The remarks come after S&P downgraded Finland's economic outlook from AAA status to AA+, citing reduced exports, a growing population of elderly people and shrinking workforce among the reasons. S&P had previously warned the Finnish government a downgrade was in the works, if it didn't take further steps towards improving the economy with more structural reforms. In a statement, Alex Stubb called S&P's decision "unfortunate but not surprising", leaving Finland alone among its Nordic neighbour Sweden, Norway and Denmark without a coveted AAA status.

This is not the first time the Finnish Prime Minister has seemingly taken a swipe at Apple. "Steve Jobs took our jobs" he is quoted telling a Swedish newspaper in July, in an interview that highlighted how hard Finland's traditional paper and tech industries had fallen in recent times. "But this is beginning to change,” Stubb told Dagens Industri. “Our forestry is slowly but surely shifting from paper to bioenergy. Our IT industry is moving towards gaming, it’s not just about hardware like the Nokia mobiles" he explained.

Finnish Prime Minister Alex Stubb / Credit: Finnish Government Press Office

In a pre-iPhone world, Nokia ruled. The Finnish economy prospered and grew to one of the strongest in the world. Finns enjoyed more than a decade of unprecedented wealth and high standards of living. The fairytale did not last. Nokia failed to move fast enough to keep up with more popular operating systems and handsets, and after a series of catastrophic job cuts and losses, the once-great Finnish company's mobile phone business was bought by Microsoft for the bargain basement price of $7billion last year.

Of course Alex Stubb's comments about Apple ignited a swift reaction in the tech industry media. "If in doubt, blame someone else" said TechCrunch, below a headline that said Stubb "can't stop blaming Apple for Finland's economic woes".  In the end, TechCruch concluded that "citing Apple for past problems is lame and weak-looking".

Now 46-year old Stubb, who heads a four-party coalition government, is hitting back.
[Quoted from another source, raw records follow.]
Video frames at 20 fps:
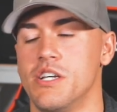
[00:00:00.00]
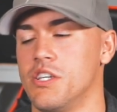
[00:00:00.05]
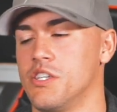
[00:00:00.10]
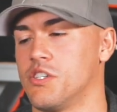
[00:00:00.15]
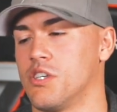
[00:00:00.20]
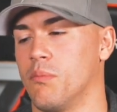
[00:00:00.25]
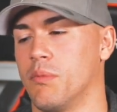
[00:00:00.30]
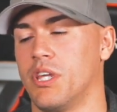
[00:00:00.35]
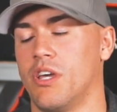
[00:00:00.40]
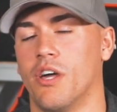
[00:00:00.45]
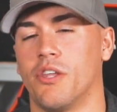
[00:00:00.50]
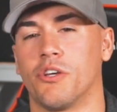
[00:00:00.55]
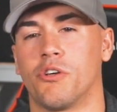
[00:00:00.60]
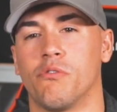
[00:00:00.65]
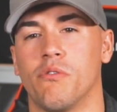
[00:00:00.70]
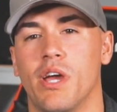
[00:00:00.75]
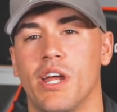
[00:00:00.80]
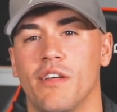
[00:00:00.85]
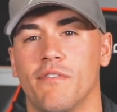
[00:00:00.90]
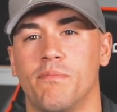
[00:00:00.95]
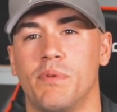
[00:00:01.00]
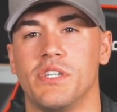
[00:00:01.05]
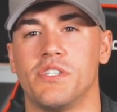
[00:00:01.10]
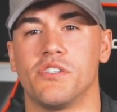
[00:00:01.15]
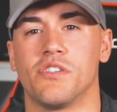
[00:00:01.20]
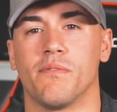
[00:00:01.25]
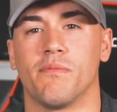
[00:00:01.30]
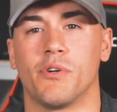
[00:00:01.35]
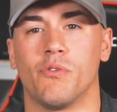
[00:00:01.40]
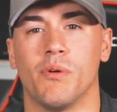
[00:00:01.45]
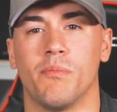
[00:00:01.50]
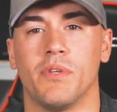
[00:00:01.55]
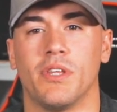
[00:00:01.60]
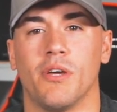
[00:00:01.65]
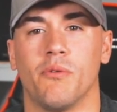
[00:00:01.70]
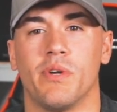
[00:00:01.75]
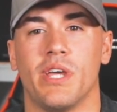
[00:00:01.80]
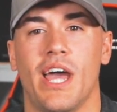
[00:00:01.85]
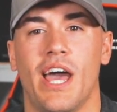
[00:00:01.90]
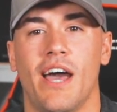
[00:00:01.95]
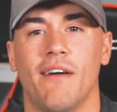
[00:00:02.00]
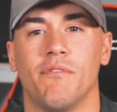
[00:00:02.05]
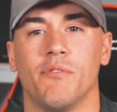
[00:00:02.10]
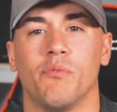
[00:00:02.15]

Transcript: Some of the other creative pieces of equipment that we have,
The ever-tweeting Prime Minister (he's got close to 150,000 followers, and updates them on the weather and his exercise regime, amid tweets about government policies) called the TechCrunch story "skewed" and lamented that he was "baffled" how the original interview had been spun.
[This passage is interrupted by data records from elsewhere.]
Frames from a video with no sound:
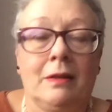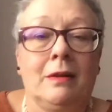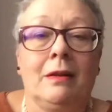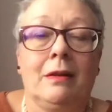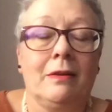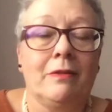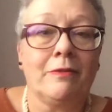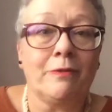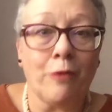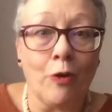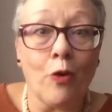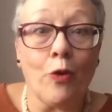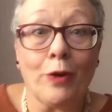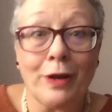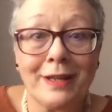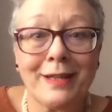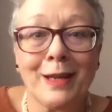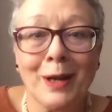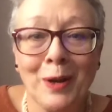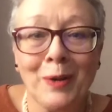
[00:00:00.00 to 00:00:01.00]
for
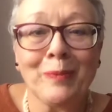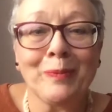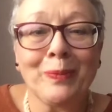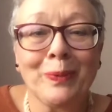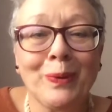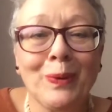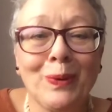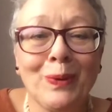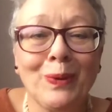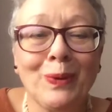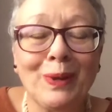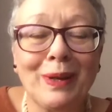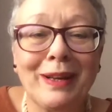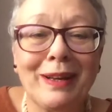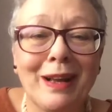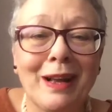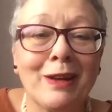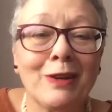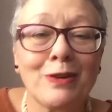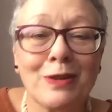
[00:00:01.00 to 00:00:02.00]
example,
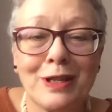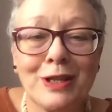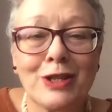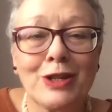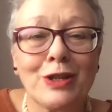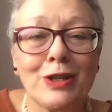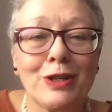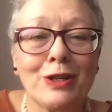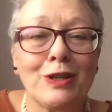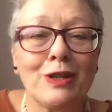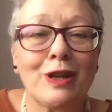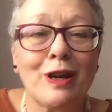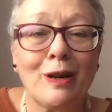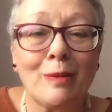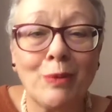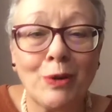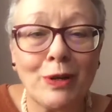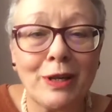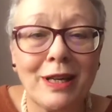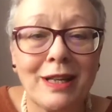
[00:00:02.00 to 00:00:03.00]
a Christian, a
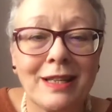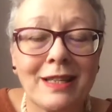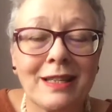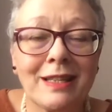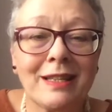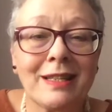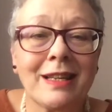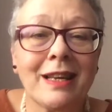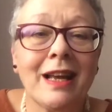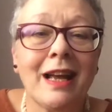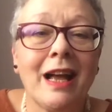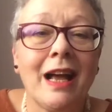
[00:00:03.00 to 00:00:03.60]
Buddhist,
For Stubb, a media-friendly Prime Minister well versed in the arts of social media spin, it's a surprising misstep. But mounting political pressure at home, and a worsening economic situation could be a factor. In an interview with Bloomberg this week, Stubb conceded “the alarm bells have been ringing for a long time, but the government hasn’t taken that seriously enough".

This week he'll meet with opposition politicians to try to find some consensus moving forward, on how all the parties can work together to fix Finland's broken economy.